=== Directions ===
Copy, exactly as written, the lines that begin at the one containing "[00:12:27.13 to 00:12:28.13]" and end at the one containing "[00:12:32.13 to 00:12:32.72]". Skip any pictures in the data below.
_ _ _ _ _ _ _
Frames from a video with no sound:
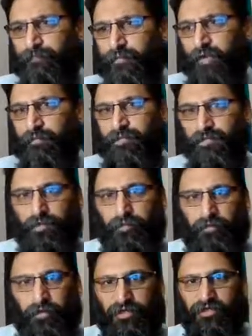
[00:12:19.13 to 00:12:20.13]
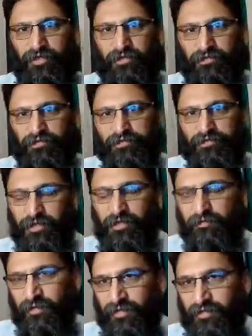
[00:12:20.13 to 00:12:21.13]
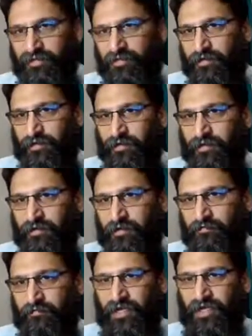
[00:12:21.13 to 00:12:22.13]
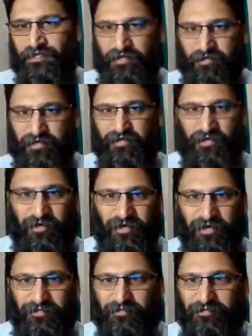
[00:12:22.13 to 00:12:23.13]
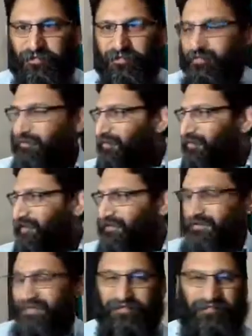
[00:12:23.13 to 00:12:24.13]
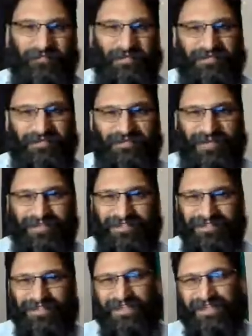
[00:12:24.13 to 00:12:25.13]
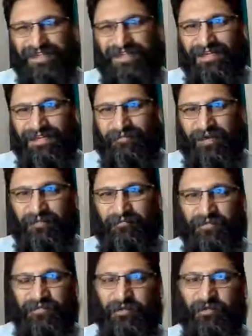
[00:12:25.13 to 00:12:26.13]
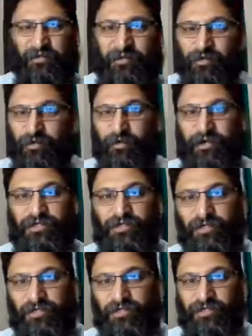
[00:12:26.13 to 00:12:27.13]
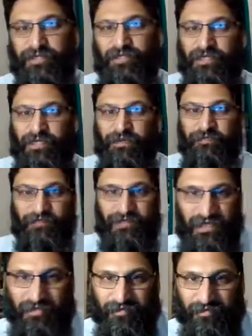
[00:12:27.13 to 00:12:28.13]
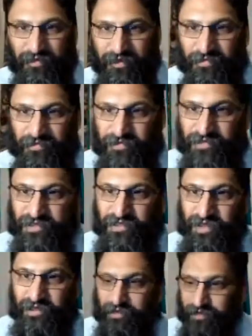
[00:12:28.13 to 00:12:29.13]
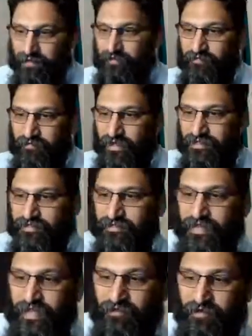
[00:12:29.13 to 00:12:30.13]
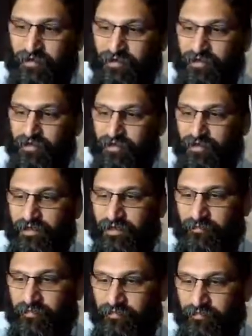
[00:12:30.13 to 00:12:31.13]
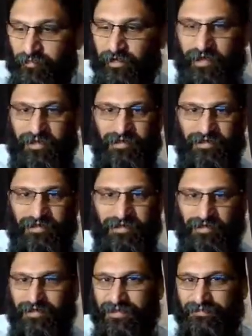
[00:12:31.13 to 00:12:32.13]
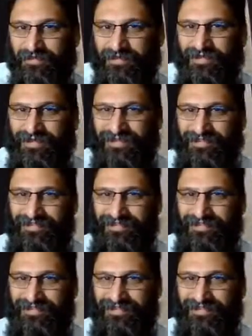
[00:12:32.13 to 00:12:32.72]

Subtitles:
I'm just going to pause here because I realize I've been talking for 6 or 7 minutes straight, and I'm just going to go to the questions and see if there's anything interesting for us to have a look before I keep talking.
_ _ _ _ _ _ _
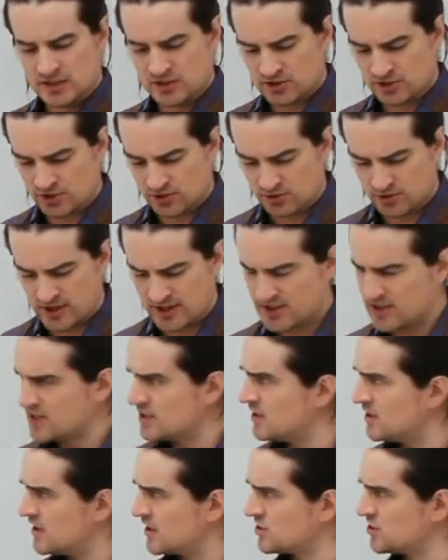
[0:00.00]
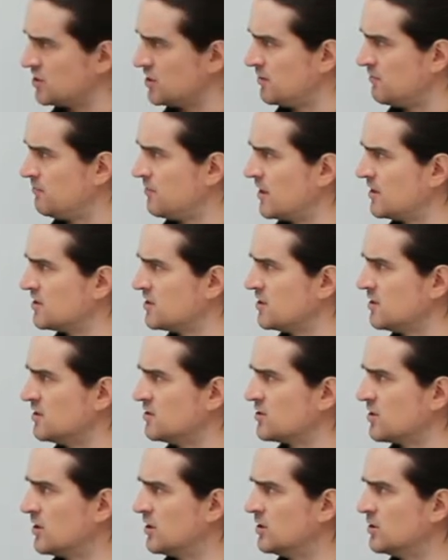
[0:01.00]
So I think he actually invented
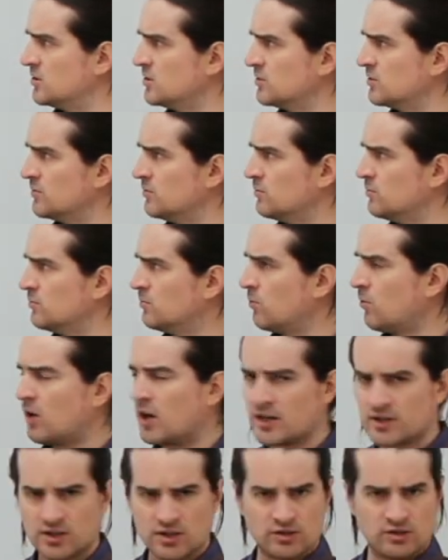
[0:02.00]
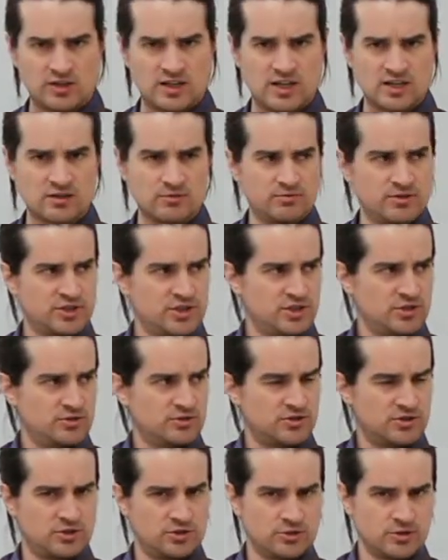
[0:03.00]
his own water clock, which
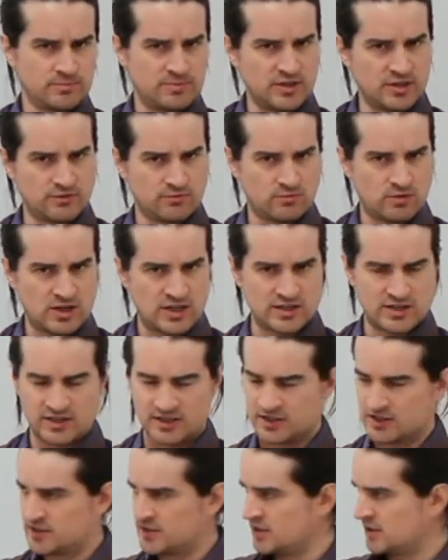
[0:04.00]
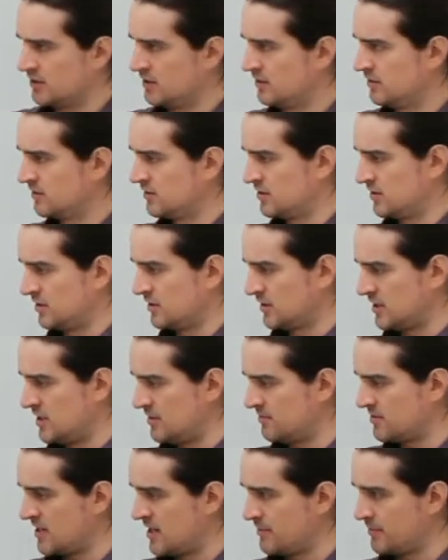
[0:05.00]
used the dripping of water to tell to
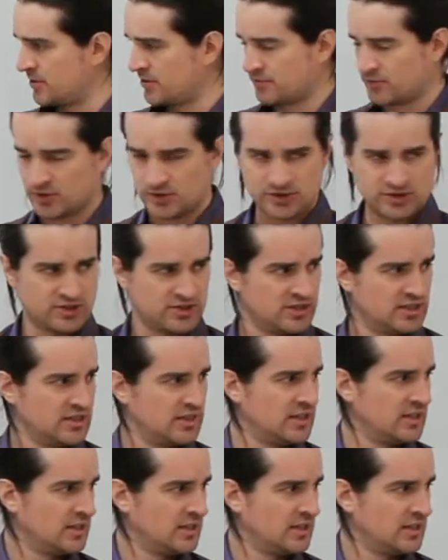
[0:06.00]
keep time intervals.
_ _ _ _ _ _ _
=== Output below ===
[00:12:27.13 to 00:12:28.13]
[00:12:28.13 to 00:12:29.13]
[00:12:29.13 to 00:12:30.13]
[00:12:30.13 to 00:12:31.13]
[00:12:31.13 to 00:12:32.13]
[00:12:32.13 to 00:12:32.72]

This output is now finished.